Buna göre, maddenin yürürlüğe girdiği tarihte ruhsat sahibi veya rödövansçı olan gerçek veya tüzel kişilerce ülkenin elektrik ihtiyacını karşılamak üzere yürütülen madencilik faaliyetlerinin tapuda zeytinlik olarak kayıtlı veya fiili olarak üzerinde zeytinlik bulunan, Maden Kanunu'na ekli Harita ve Koordinat Listesi sınırları içindeki alanlara denk gelmesi ve faaliyetlerin başka alanlarda yürütülmesinin mümkün olmaması durumunda, faaliyet yürütülecek kısımdaki zeytin ağaçları maden sahalarının bulunduğu ilçe ve il sınırlarına öncelik vermek suretiyle taşınabilecek. Bu sahada madencilik faaliyetleri yürütülmesine ve bu faaliyetlere ilişkin geçici tesisler inşa edilmesine "kamu yararı dikkate alınarak" bakanlıkça izin verilebilecek.

Zeytin ağaçlarının taşınmasından kaynaklanan tüm masraf ve taleplerden madencilik faaliyeti yürütmesi yönünde lehine karar verilen kişi sorumlu olacak.
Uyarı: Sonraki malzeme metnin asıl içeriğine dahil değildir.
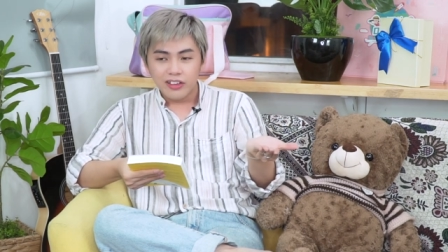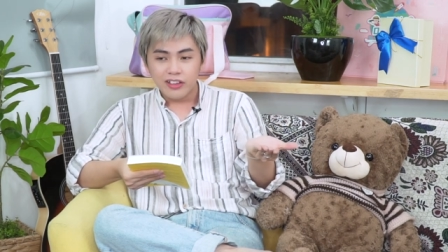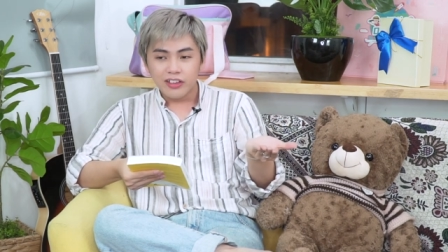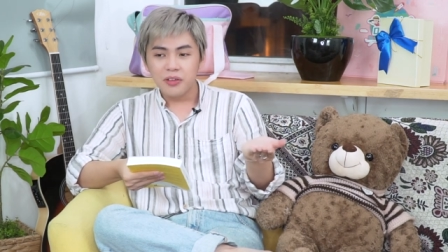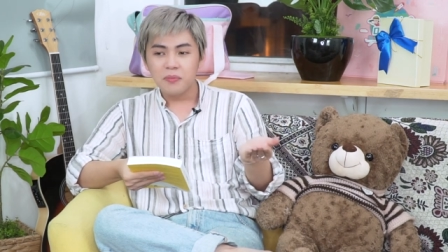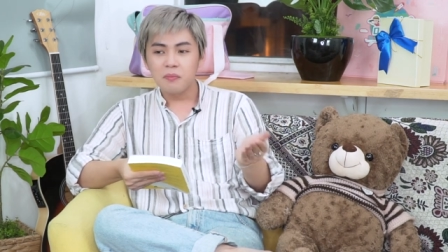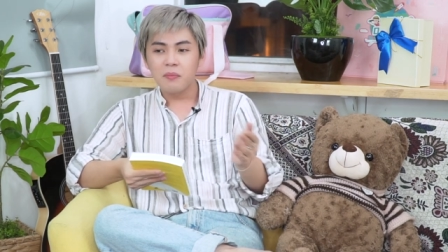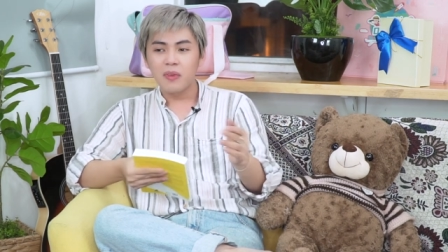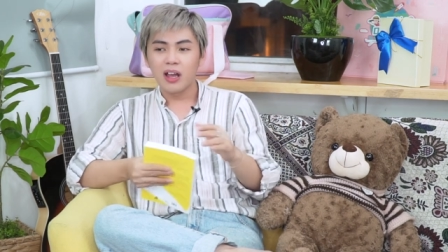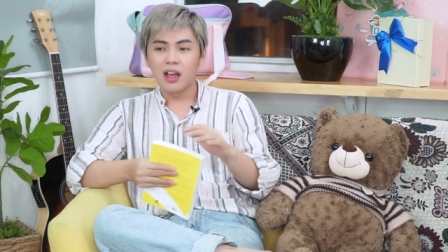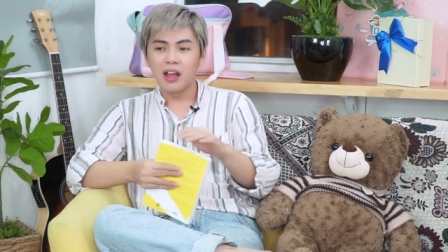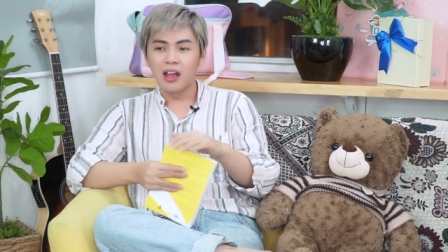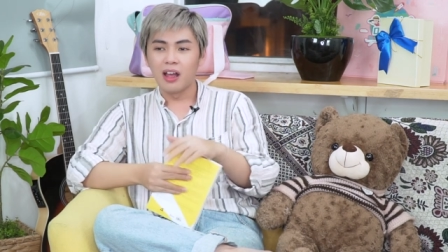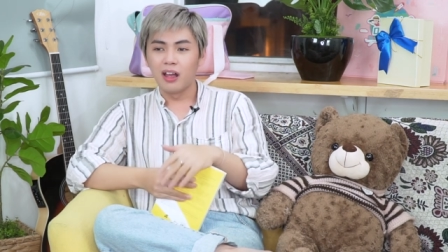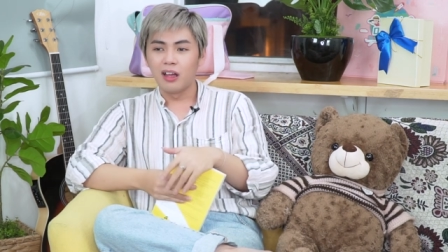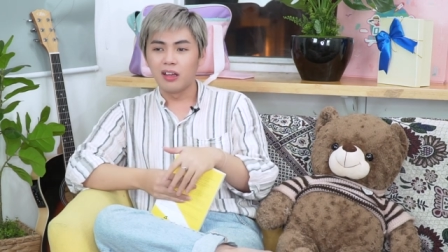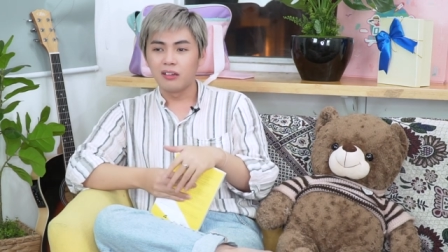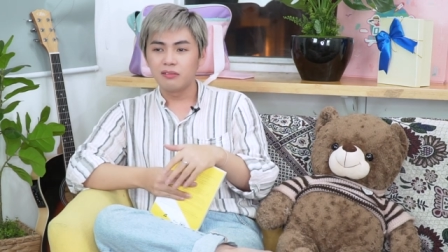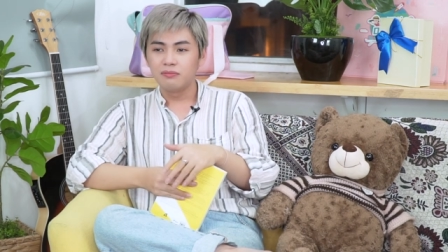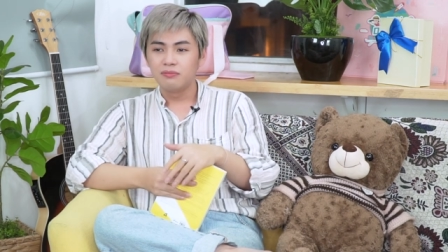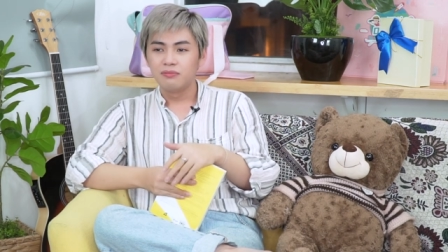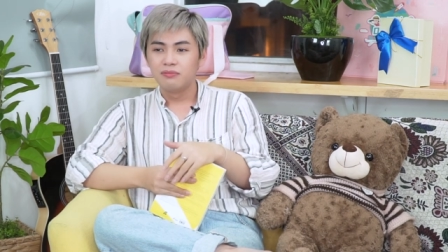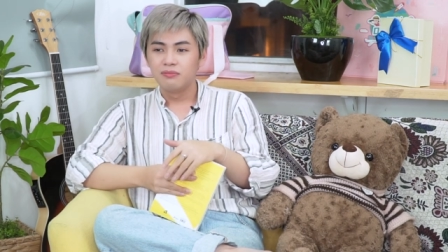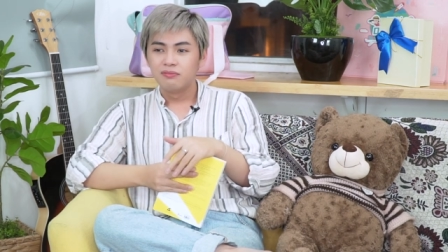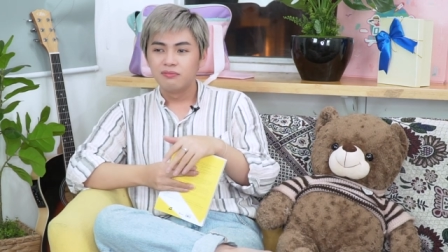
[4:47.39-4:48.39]
Nhưng mà
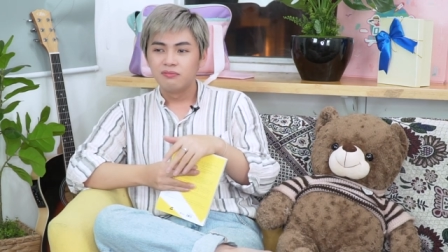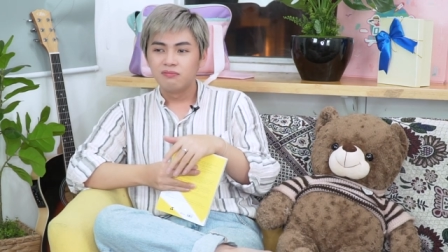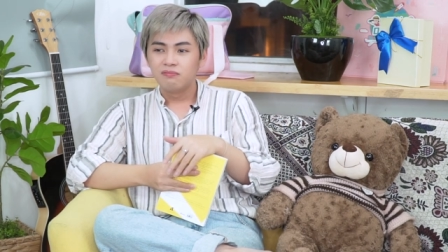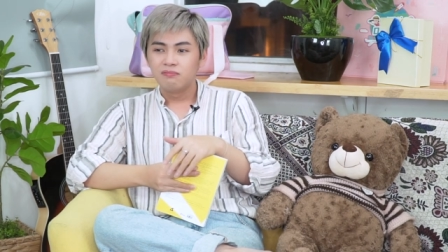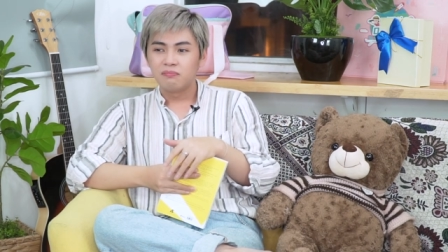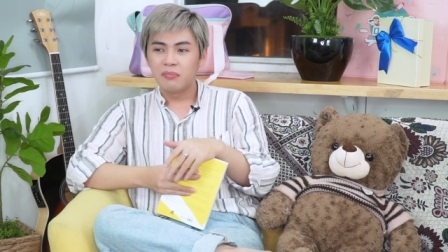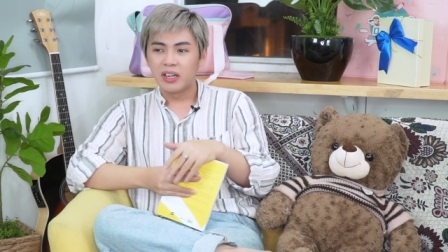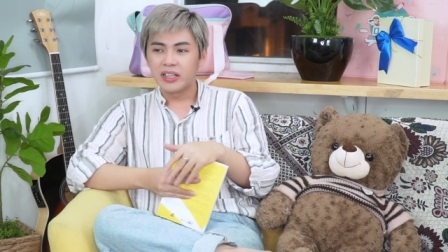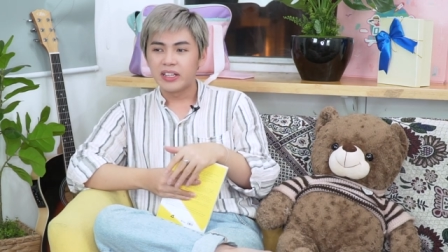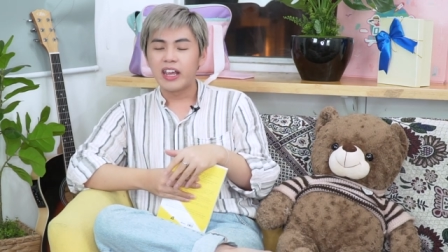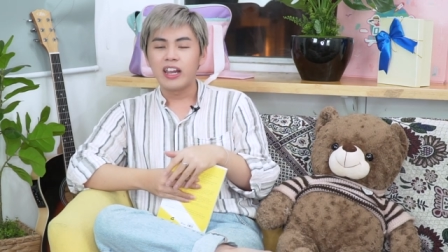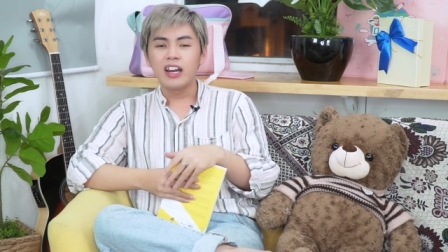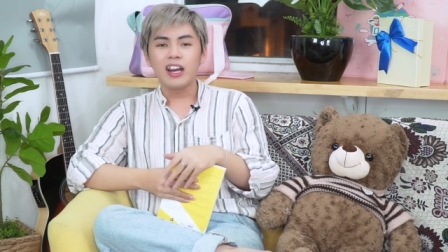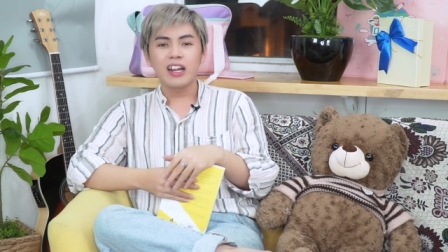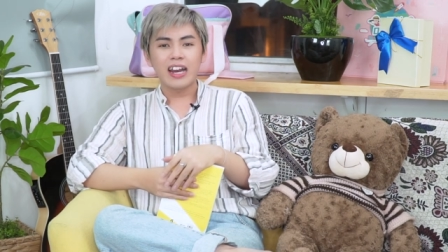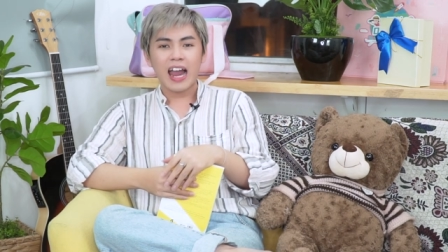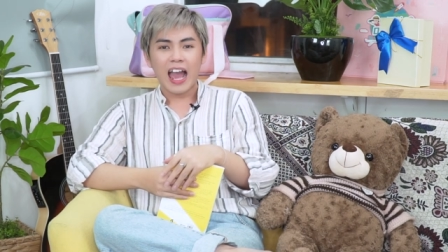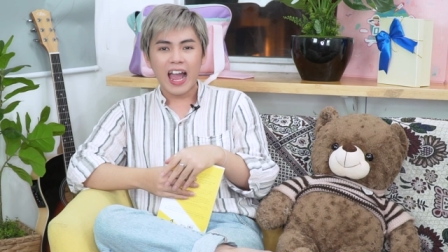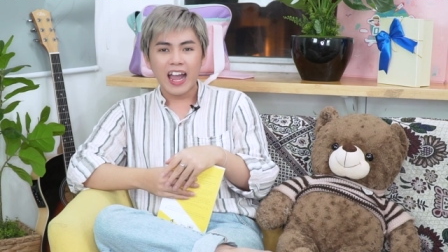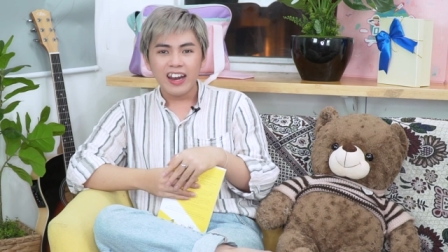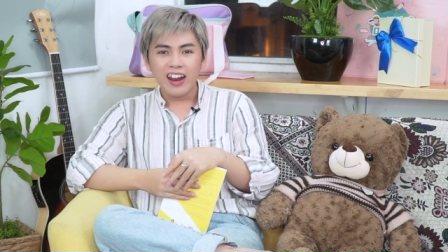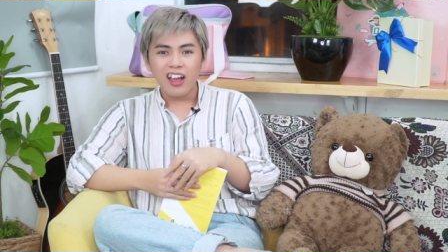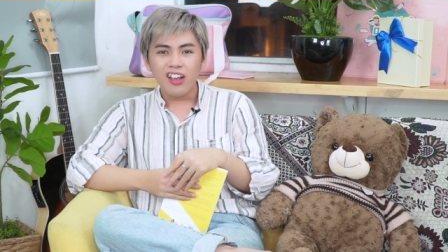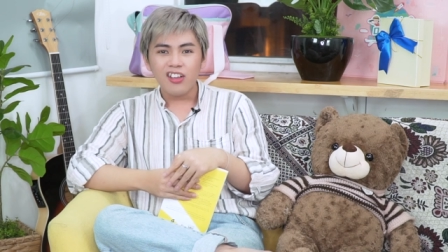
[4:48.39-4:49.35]
mình nghĩ là đại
Zeytin ağaçlarının taşınmasının mümkün olmadığı durumlarda ise söz konusu sahada madencilik faaliyetleri yürütülmesine ve bu faaliyetlere ilişkin geçici tesisler inşa edilmesine kamu yararı dikkate alınarak bakanlıkça izin verilebilmesi için, iznin öncesinde biyolog ve ziraat mühendisinin de arasında bulunduğu uzmanlardan alınacak görüşler doğrultusunda zeytin sahası tesis edilmesi zorunlu olacak. Bu sahalar, dikim normlarına uygun ve madencilik faaliyeti yürütülecek alan ile eş değer büyüklükte olacak. Sahalar tahsis edilirken öncelik, maden sahalarının bulunduğu il ve ilçe sınırlarına verilecek.

Bu düzenleme kapsamında zeytinlik olarak kayıtlı alanlar veya fiili olarak üzerinde zeytinlik bulunan alanlarda madencilik faaliyeti yürütülen her yıl için, bu sahaların rehabilitasyon çalışmalarını temin etmek üzere ruhsat sahibinden işletme ruhsat bedeli kadar ayrıca tahsilat yapılacak. Bu sahalar madencilik faaliyetlerinin öncesinde sahada bulunan zeytin ağacı sayısı ile aynı sayıda zeytin ağacı dikilerek rehabilite edilecek. Zeytin ağaçlarının taşınması ile zeytin sahası tesis edilmesine ilişkin usul ve esaslar bakanlıkça belirlenecek.

4342 sayılı Mera Kanunu’nda öngörülen değişiklikle, Enerji ve Tabii Kaynaklar Bakanlığı tarafından Yenilenebilir Enerji Kaynak Alanı (YEKA) olarak ilan edilen yerlerde mera tahsis amaç değişikliği için artık ÇED raporu şartı aranmayacak. Bu madde, ÇED sürecinin devre dışı bırakılmasıyla özellikle hayvansal üretim açısından önem taşıyan mera alanlarının amacı dışında kullanıma açılmasının önünü açacağına yönelik eleştiriliyor.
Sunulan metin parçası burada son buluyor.